Short-Covering Fuels Crude Oil Futures’ Rise

Energy markets staged a modest recovery Tuesday as crude futures climbed more than 1.5%, rebounding from Monday’s sharp decline. The upward movement came as traders adjusted positions amid lingering concerns about global economic stability and energy demand.

Brent climbs over 1.5%, TradingView

This rebound saw both major benchmarks register gains, with futures contracts for Brent Crude demonstrating a notable increase of 1.52%, elevating the price to $67.27 per barrel. Similarly, US West Texas Intermediate (WTI) futures also exhibited strong upward momentum, climbing by 1.70% to reach $63.47. This recovery followed a sharp decline of over 2% in both Brent and WTI on Monday, a drop primarily attributed to emerging signals of potential progress in discussions regarding the US-Iran nuclear program, which raised the possibility of increased global oil supply.

WTI up 1.70%, TradingView

Market analyst Hiroyuki Kikukawa cited short-covering as the main driver behind Tuesday’s bounce rather than fundamental improvements in market conditions. Short-covering occurs when investors who had previously bet on lower prices buy-back contracts to limit their losses following the prior day’s sharp downturn. However, despite this technical rebound, concerns regarding the broader economic outlook and the direction of US monetary policy continue to weigh on market sentiment, potentially limiting the extent of further price gains.

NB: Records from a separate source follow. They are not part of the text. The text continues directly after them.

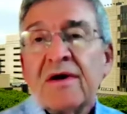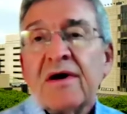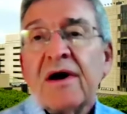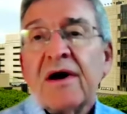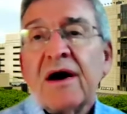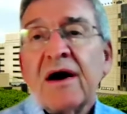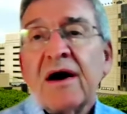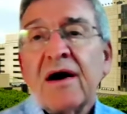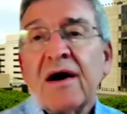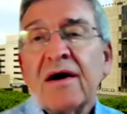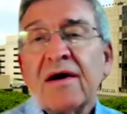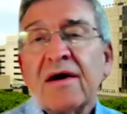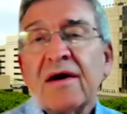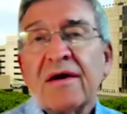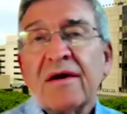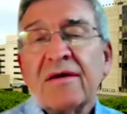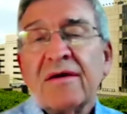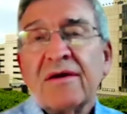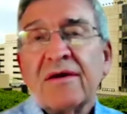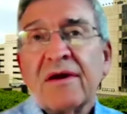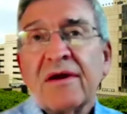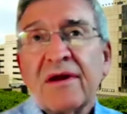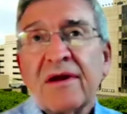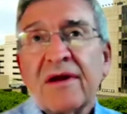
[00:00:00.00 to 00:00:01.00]

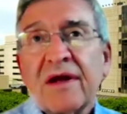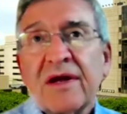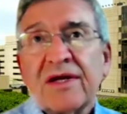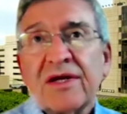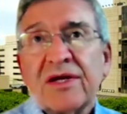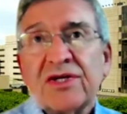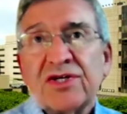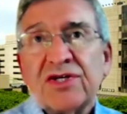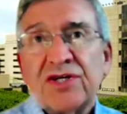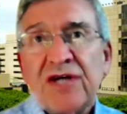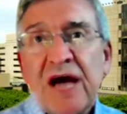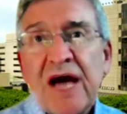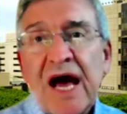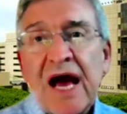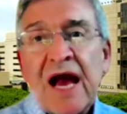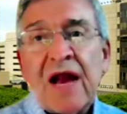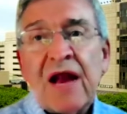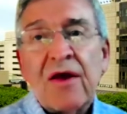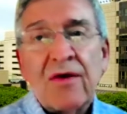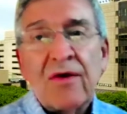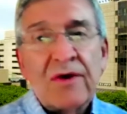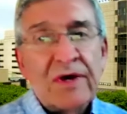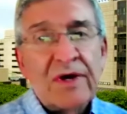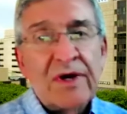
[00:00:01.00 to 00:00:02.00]
and a
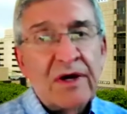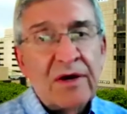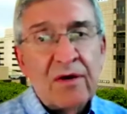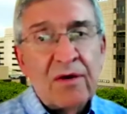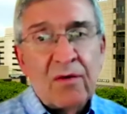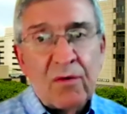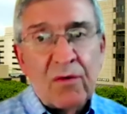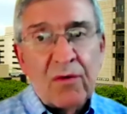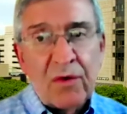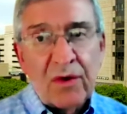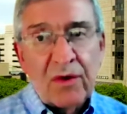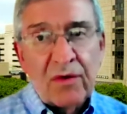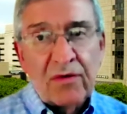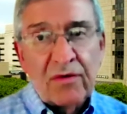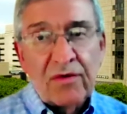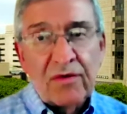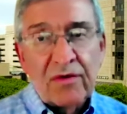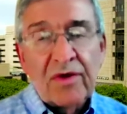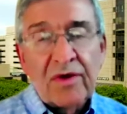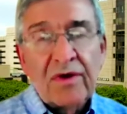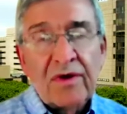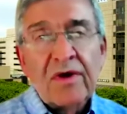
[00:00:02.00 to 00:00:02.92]
shallow heel wound.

One key factor is the ongoing tension surrounding international trade, particularly the trade disputes initiated by the United States as they have exacerbated fears of a potential economic slowdown. Given that economic activity is a primary driver of energy consumption, any significant deceleration in global growth would likely translate to reduced demand for oil, thereby putting downward pressure on prices.

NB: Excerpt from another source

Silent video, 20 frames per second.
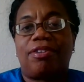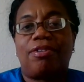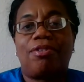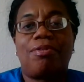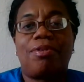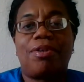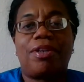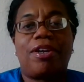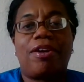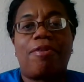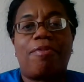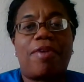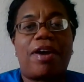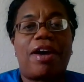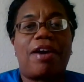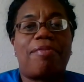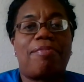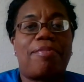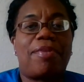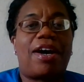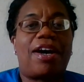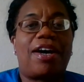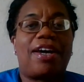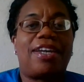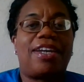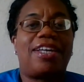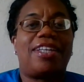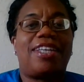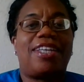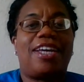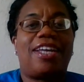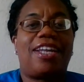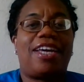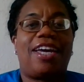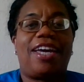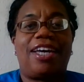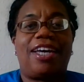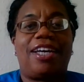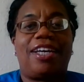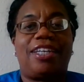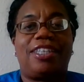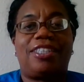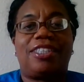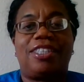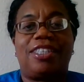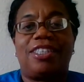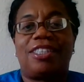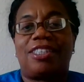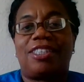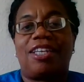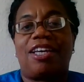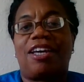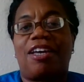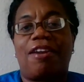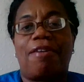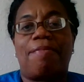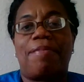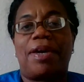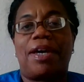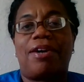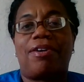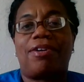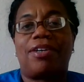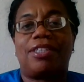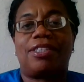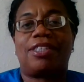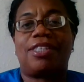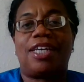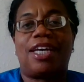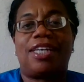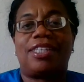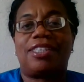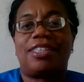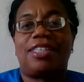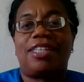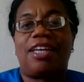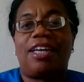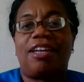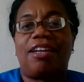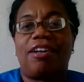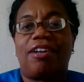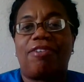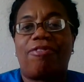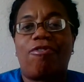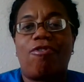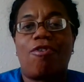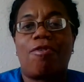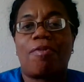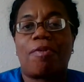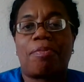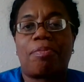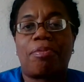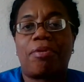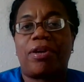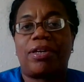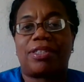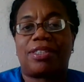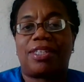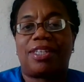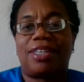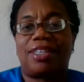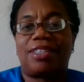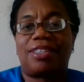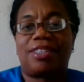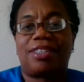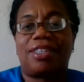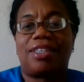Who in their right mind at that age is thinking about assassinating a former president?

Furthermore, the assertive stance of US President Donald Trump towards the Federal Reserve and its monetary policy decisions have contributed to market uncertainty. His repeated public criticism of Fed Chair Jerome Powell, coupled with demands for prompt interest rate cuts, has sparked concerns about the independence of the central bank. Such political pressure on monetary policy has contributed to a weakening of the US dollar, which fell to a three-year low. A weaker dollar can sometimes provide a marginal boost to dollar-denominated commodities like oil, but the overarching uncertainty stemming from the situation appears to be a net negative for market stability.